Relativity
I recently accused Google’s Alexa of hacking into my thoughts. Now, it seems my iPhone has gone rogue.
My Apple weather app provides me data for six places: Hamden, Connecticut, where we live, New Haven, where we used to live, New York City, where three of our children and their spouses/partners and my granddaughter live, Carrboro, North Carolina, where two of our daughters, their partners, and my grandson live, Los Angeles, where I once hoped to live, and Rivière-aux-Outardes, a territory in the Cote-Nord region of Quebec, Canada, with a population of 90.

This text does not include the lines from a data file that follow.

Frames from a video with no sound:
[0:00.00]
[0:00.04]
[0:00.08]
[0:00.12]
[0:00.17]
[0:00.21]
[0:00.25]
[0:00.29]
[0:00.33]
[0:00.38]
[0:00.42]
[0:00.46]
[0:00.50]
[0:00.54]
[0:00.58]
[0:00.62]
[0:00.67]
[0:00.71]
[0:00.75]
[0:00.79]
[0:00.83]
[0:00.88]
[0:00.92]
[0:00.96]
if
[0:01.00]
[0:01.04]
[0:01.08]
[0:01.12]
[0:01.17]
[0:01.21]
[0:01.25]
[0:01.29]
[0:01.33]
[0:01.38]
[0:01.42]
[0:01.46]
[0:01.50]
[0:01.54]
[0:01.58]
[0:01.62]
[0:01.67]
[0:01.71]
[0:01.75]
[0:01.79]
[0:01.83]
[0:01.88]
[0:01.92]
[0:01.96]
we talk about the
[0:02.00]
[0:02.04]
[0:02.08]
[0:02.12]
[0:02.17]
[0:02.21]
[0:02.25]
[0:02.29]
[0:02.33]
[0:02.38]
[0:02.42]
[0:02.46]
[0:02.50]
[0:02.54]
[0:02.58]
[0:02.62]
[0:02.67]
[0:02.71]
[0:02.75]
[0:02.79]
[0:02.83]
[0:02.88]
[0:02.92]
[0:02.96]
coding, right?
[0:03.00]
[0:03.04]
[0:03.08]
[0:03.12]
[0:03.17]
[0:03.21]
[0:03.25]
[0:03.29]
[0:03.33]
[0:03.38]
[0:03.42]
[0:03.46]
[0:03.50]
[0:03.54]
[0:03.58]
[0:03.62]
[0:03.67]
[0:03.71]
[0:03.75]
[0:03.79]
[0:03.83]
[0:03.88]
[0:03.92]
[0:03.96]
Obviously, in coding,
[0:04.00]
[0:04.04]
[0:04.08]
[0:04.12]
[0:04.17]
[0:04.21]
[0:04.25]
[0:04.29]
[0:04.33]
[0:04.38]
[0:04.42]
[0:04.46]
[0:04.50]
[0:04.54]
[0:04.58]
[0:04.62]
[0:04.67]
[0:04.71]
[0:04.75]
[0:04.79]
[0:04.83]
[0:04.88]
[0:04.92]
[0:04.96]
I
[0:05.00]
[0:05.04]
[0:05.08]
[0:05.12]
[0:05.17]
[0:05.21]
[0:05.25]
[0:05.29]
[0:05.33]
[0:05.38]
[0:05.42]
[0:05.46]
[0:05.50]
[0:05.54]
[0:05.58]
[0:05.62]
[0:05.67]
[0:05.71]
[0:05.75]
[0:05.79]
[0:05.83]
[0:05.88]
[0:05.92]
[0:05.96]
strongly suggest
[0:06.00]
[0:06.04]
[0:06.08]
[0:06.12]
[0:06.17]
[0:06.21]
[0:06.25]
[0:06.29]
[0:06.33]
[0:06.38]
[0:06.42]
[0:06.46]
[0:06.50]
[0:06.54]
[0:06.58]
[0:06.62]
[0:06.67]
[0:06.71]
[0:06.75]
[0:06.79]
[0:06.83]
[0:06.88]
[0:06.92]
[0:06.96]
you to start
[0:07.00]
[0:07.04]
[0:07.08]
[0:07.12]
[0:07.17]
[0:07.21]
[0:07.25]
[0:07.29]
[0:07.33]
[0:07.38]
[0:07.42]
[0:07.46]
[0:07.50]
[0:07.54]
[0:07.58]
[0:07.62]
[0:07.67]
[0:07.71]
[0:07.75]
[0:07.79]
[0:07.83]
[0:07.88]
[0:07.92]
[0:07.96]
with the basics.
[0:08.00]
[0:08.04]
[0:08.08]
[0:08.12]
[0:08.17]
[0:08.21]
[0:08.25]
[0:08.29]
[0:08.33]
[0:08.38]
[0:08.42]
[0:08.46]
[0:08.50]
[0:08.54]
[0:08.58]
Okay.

Why Rivière-aux-Outardes? A few years ago, Cupertino, California was in the app, which made sense, as that’s where Apple’s corporate campus is. I deleted it. Then Rivière-aux-Outardes appeared one day out of the blue. I was (am) mystified.
It’s no secret that I fucking hate winter, and the only place I can fly to for a reasonable price, Florida, is tainted by Ron DeSantis. Carrboro, North Carolina, a sweet kumbaya place populated by sweet kumbaya people, is only marginally warmer than Connecticut this time of year. When I look at my phone and see what’s happening, weather-wise, in Rivière-aux-Outardes, I stop whining. This morning I woke to Hamden’s rain and 40 degrees, which sounds pretty shitty until you see that in Rivière-aux-Outardes, it is 1 degree. That’s right. 1.
Just so you know, 1 degree makes this the warmest day of the upcoming week in Rivière-aux-Outardes. Tomorrow it will be 0, and the day after that, -1.
I don’t know Apple’s motive, but that’s okay. While I envy L.A.’s 74 and sunny, I could be in single-digit Riviere-aux-Outardes, expecting three days of snow. It’s like I now have a friend I can hold in the palm of my hand, reassuring me that always, somewhere, things are worse.